Exercise objective |
Among the records below, find the line with "[3:34.04-3:35.04]" and the line with "What the speaker". Set down both and every line between, exactly and with no pictures, but nothing else.
____________________
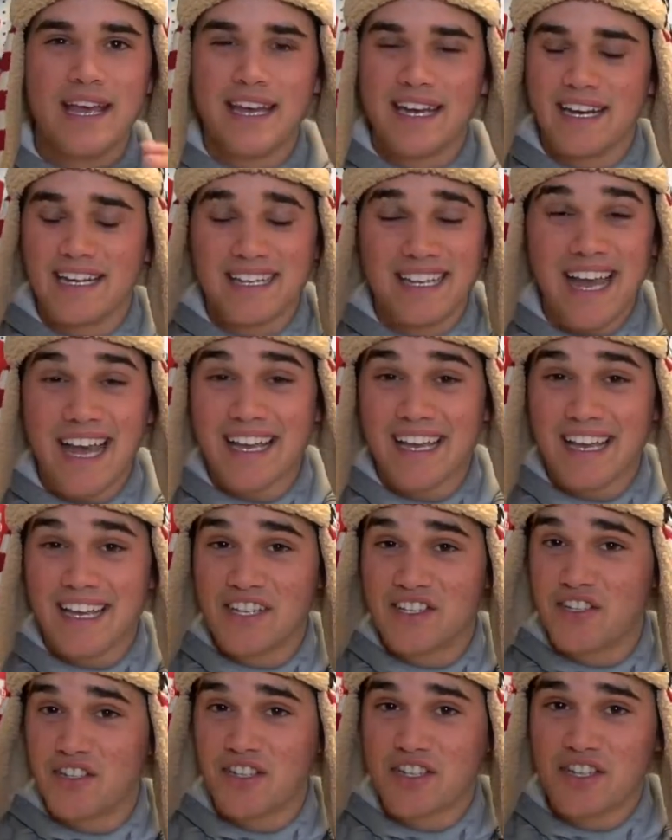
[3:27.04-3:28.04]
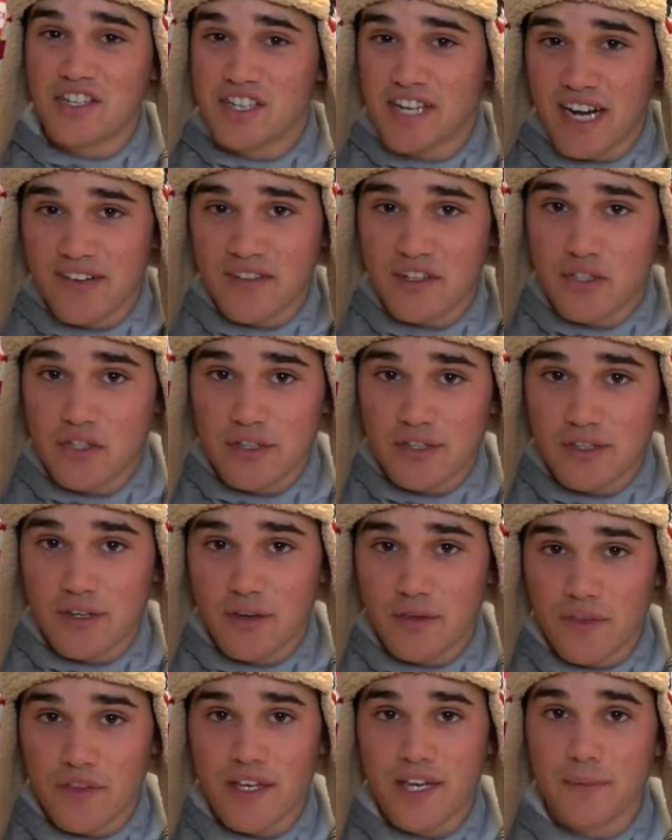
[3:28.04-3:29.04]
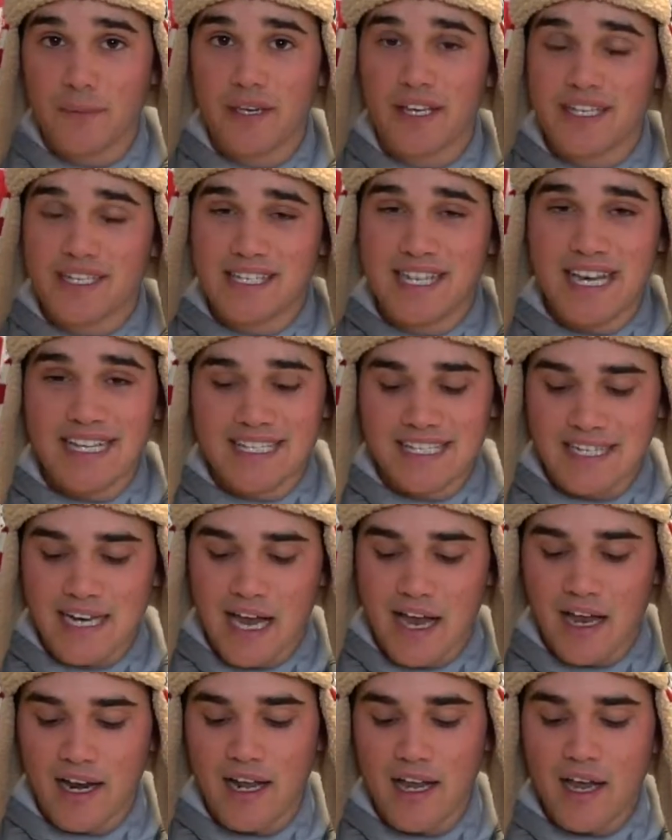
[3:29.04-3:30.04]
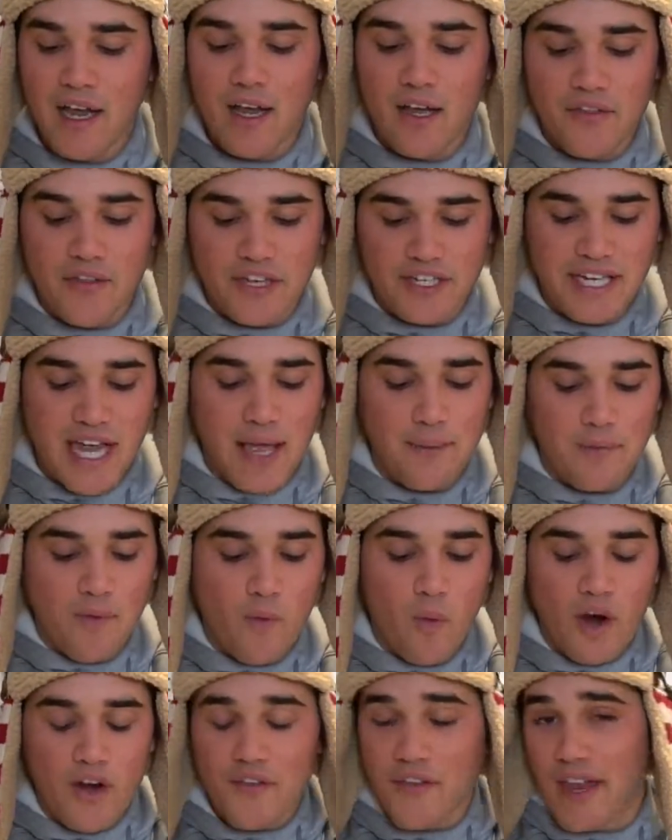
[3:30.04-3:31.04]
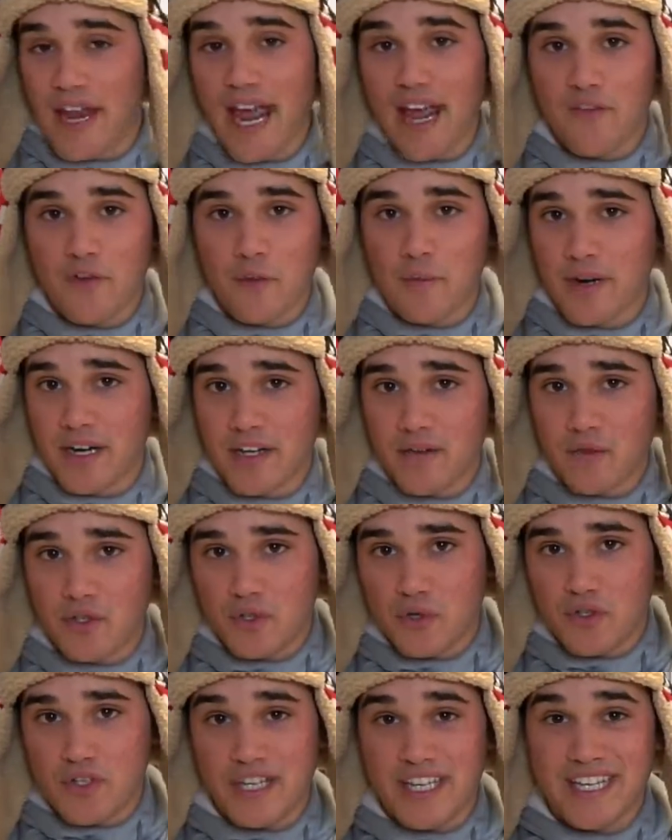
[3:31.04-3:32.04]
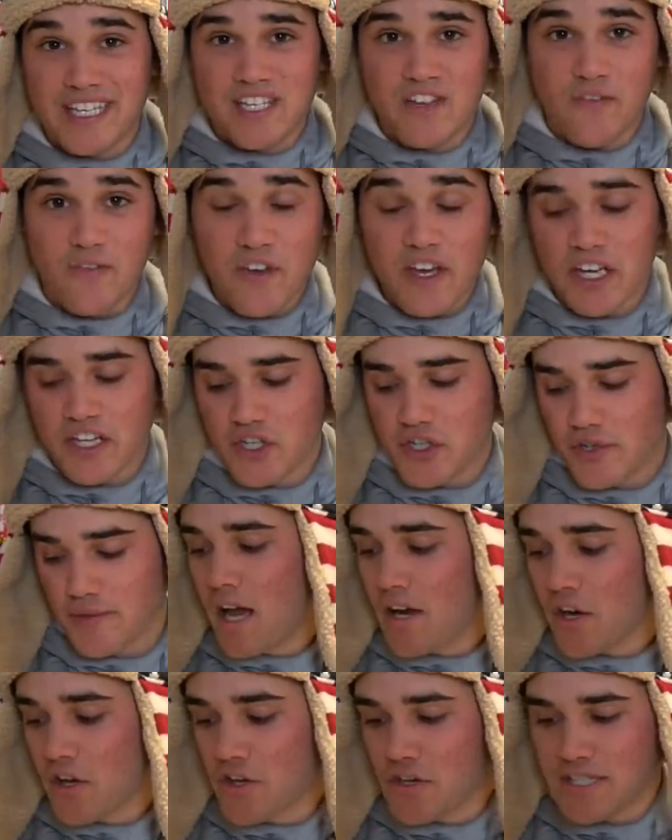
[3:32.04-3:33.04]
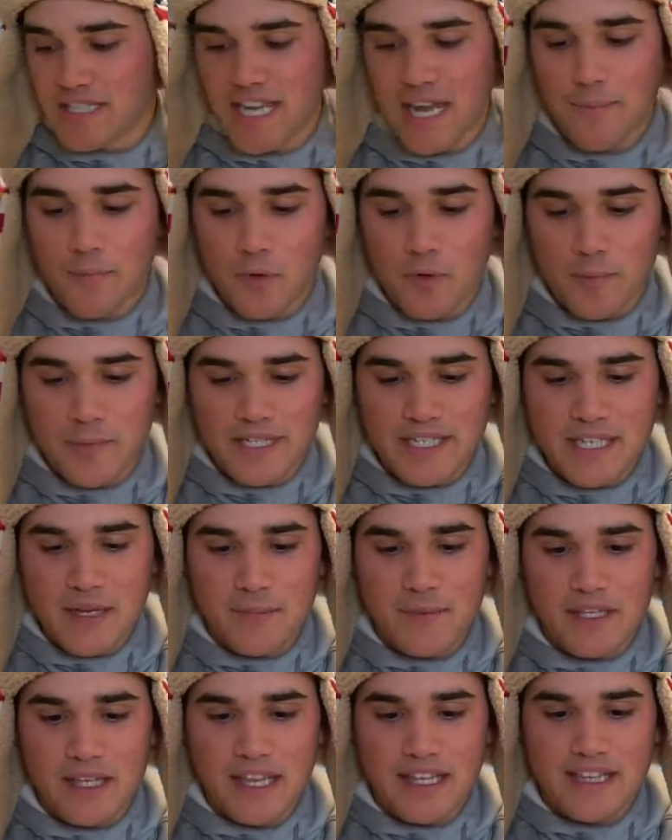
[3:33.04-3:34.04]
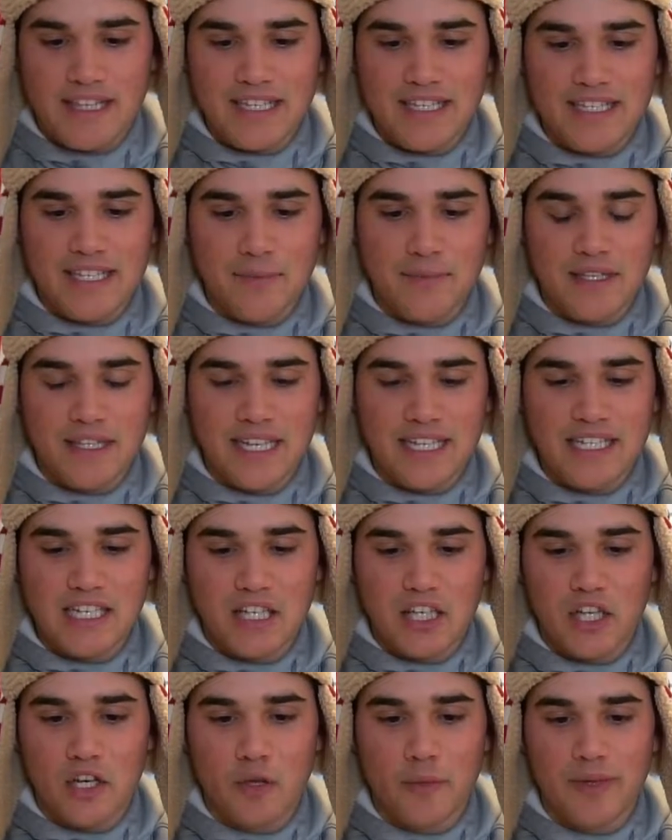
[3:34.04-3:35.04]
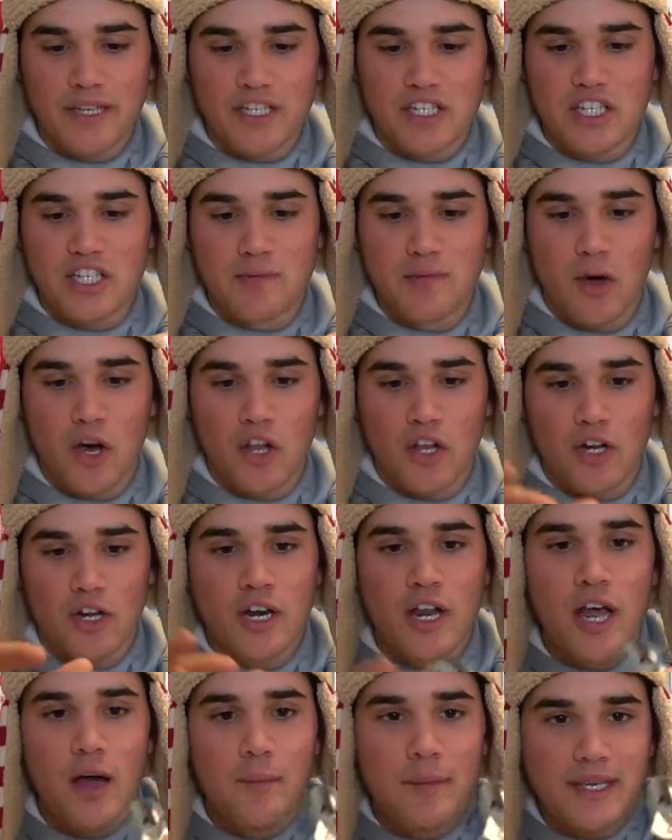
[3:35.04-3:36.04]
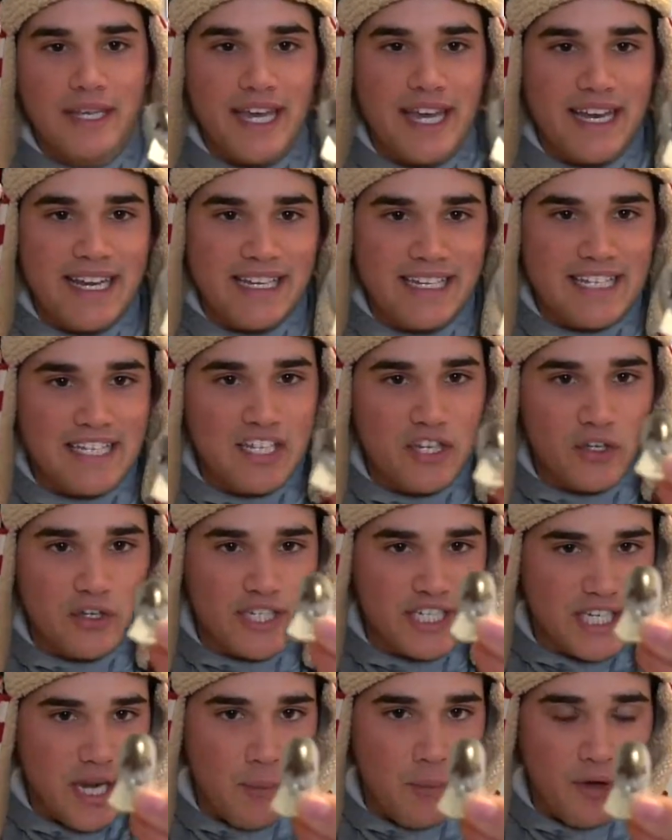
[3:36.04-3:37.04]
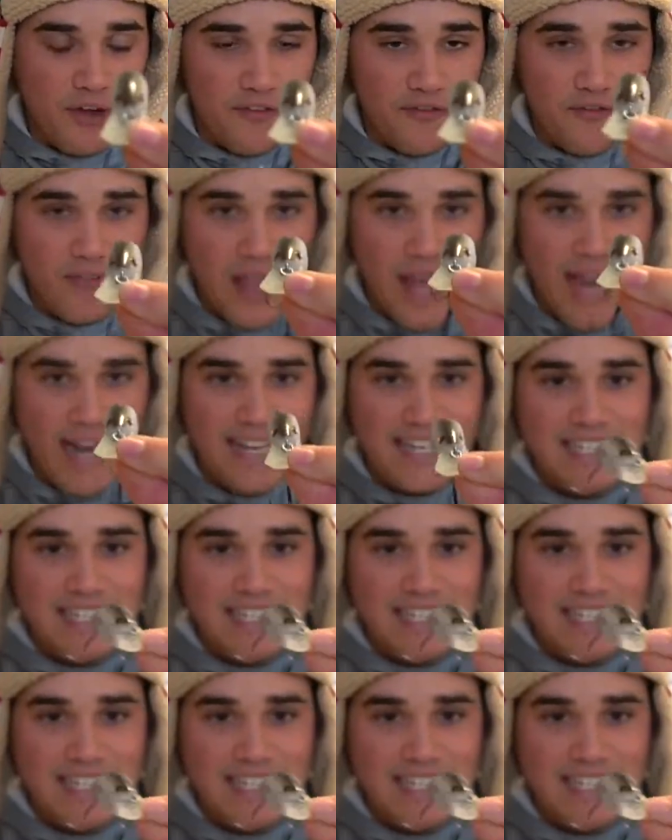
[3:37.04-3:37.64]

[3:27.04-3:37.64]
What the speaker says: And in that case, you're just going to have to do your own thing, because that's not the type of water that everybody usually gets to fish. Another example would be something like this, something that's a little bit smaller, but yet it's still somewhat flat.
____________________
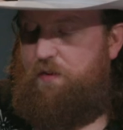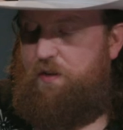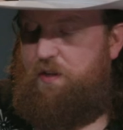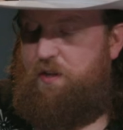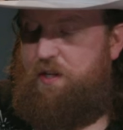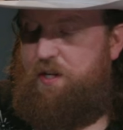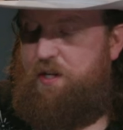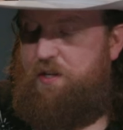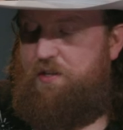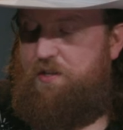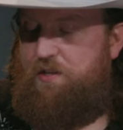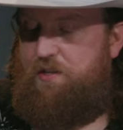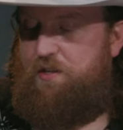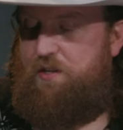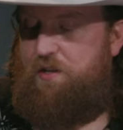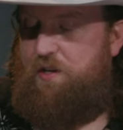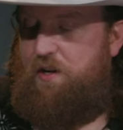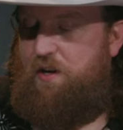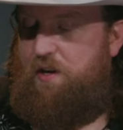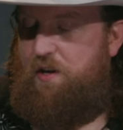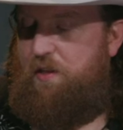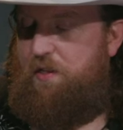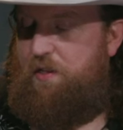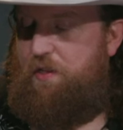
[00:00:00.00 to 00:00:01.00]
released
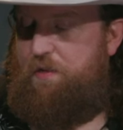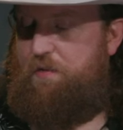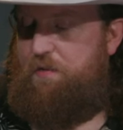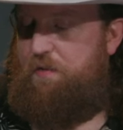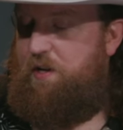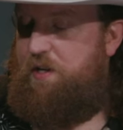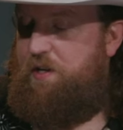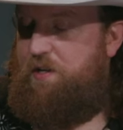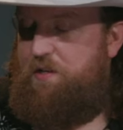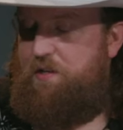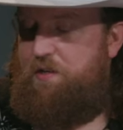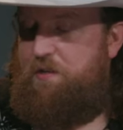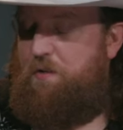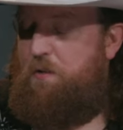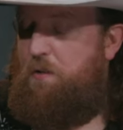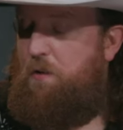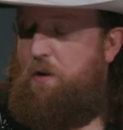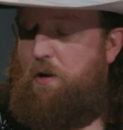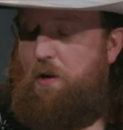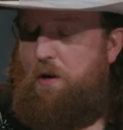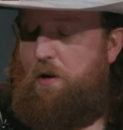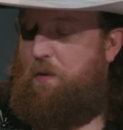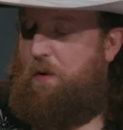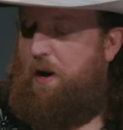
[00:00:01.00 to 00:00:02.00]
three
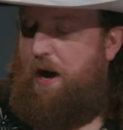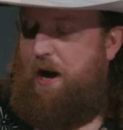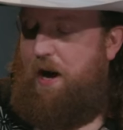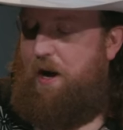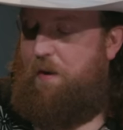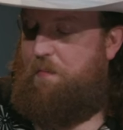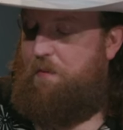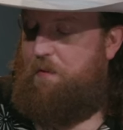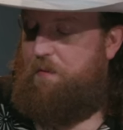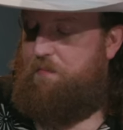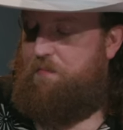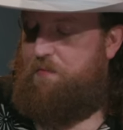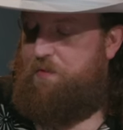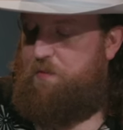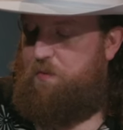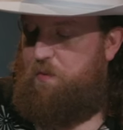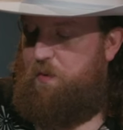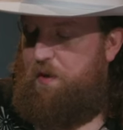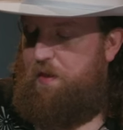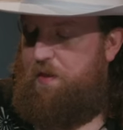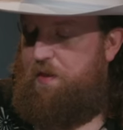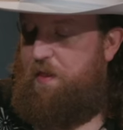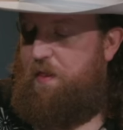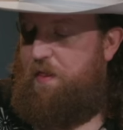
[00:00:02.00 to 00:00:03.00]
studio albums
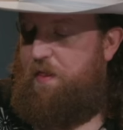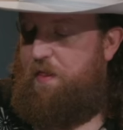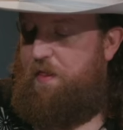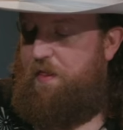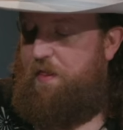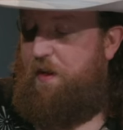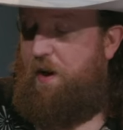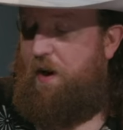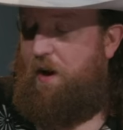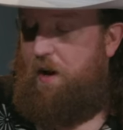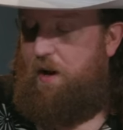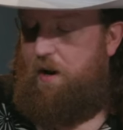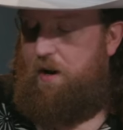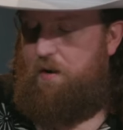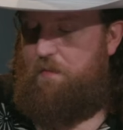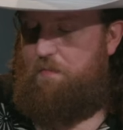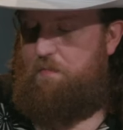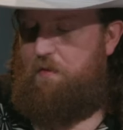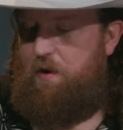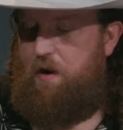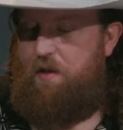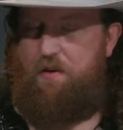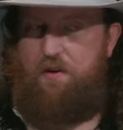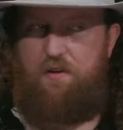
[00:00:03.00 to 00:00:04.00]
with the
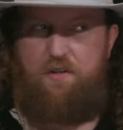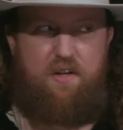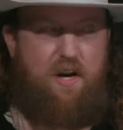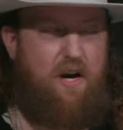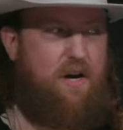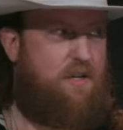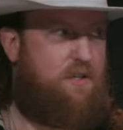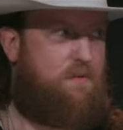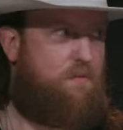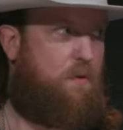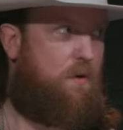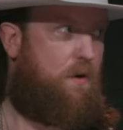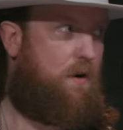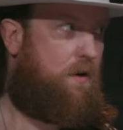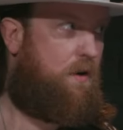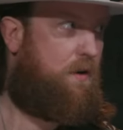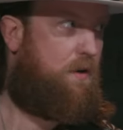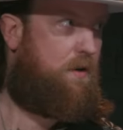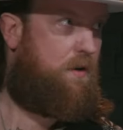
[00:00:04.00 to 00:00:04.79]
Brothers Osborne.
____________________
Finished task |
[3:34.04-3:35.04]
[3:35.04-3:36.04]
[3:36.04-3:37.04]
[3:37.04-3:37.64]

[3:27.04-3:37.64]
What the speaker says: And in that case, you're just going to have to do your own thing, because that's not the type of water that everybody usually gets to fish. Another example would be something like this, something that's a little bit smaller, but yet it's still somewhat flat.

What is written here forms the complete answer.